If an entry holds a picture, leave the picture out and output everything else exactly.
-------- Raw data
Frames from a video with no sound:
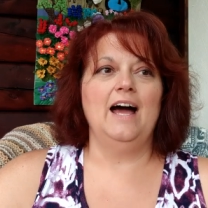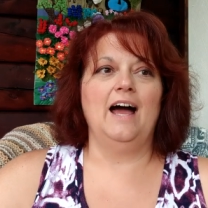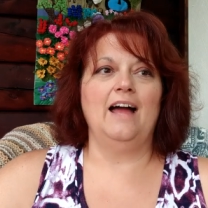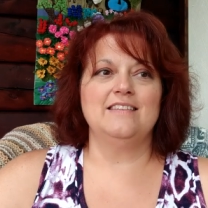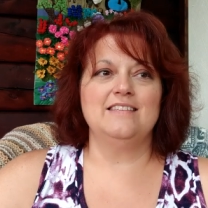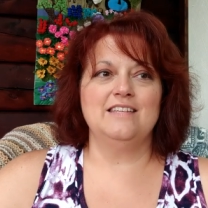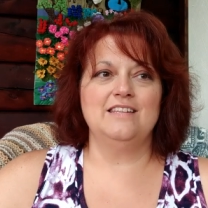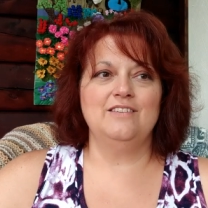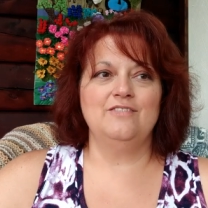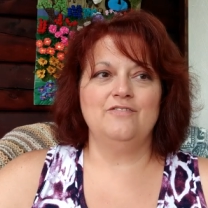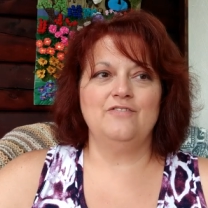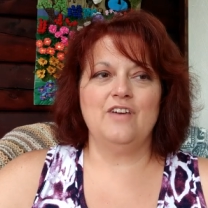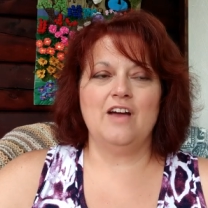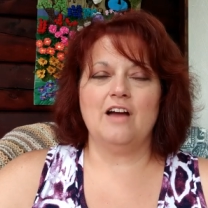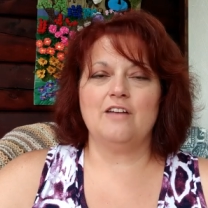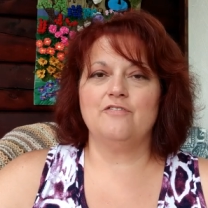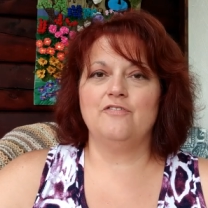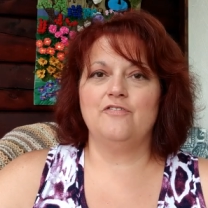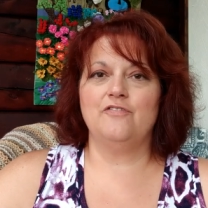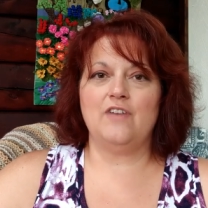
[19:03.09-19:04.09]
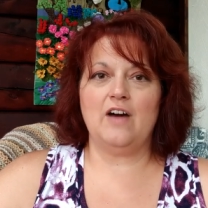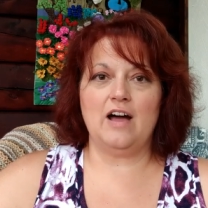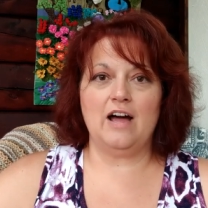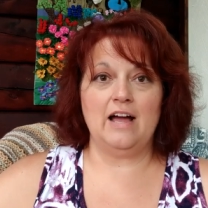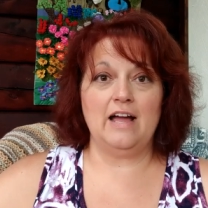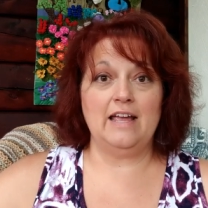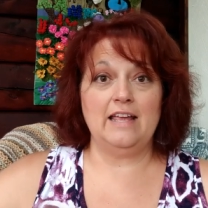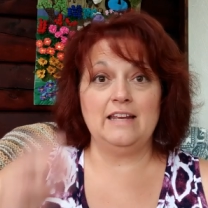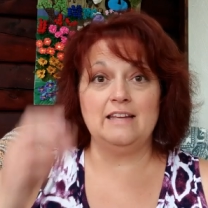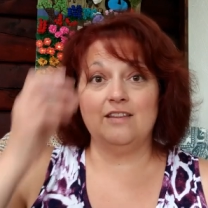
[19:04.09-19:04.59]
I did, in fact,
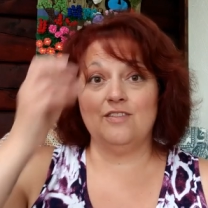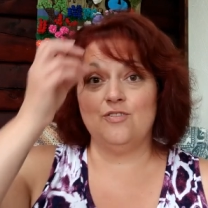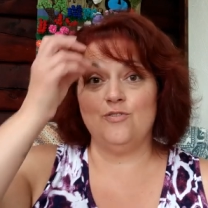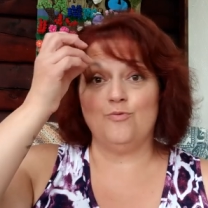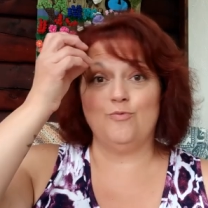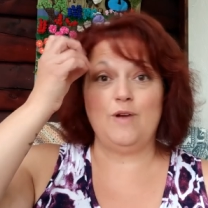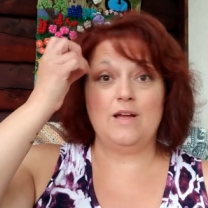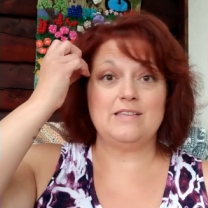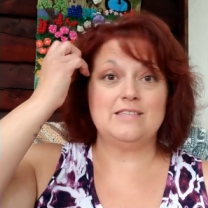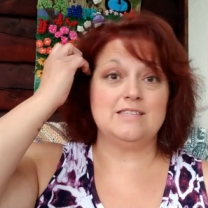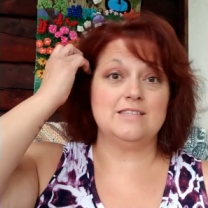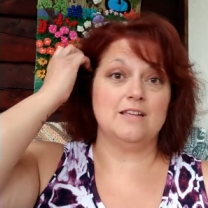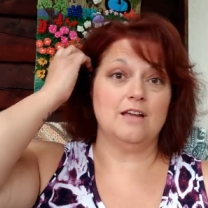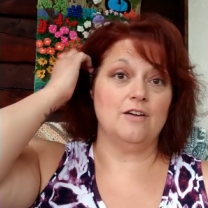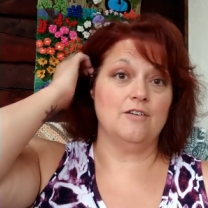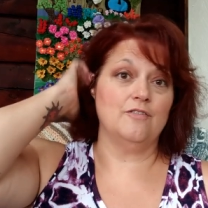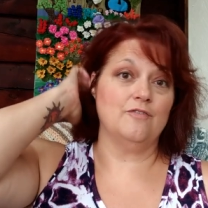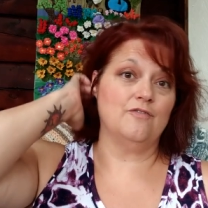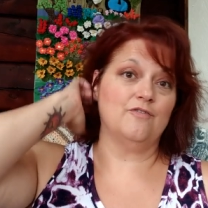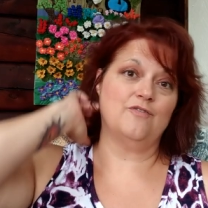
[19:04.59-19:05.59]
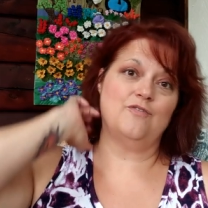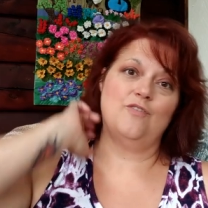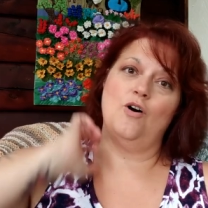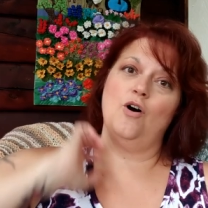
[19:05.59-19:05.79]
find the rest of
----------------
• [Task result]
Frames from a video with no sound:
[19:03.09-19:04.09]
[19:04.09-19:04.59]
I did, in fact,
[19:04.59-19:05.59]
[19:05.59-19:05.79]
find the rest of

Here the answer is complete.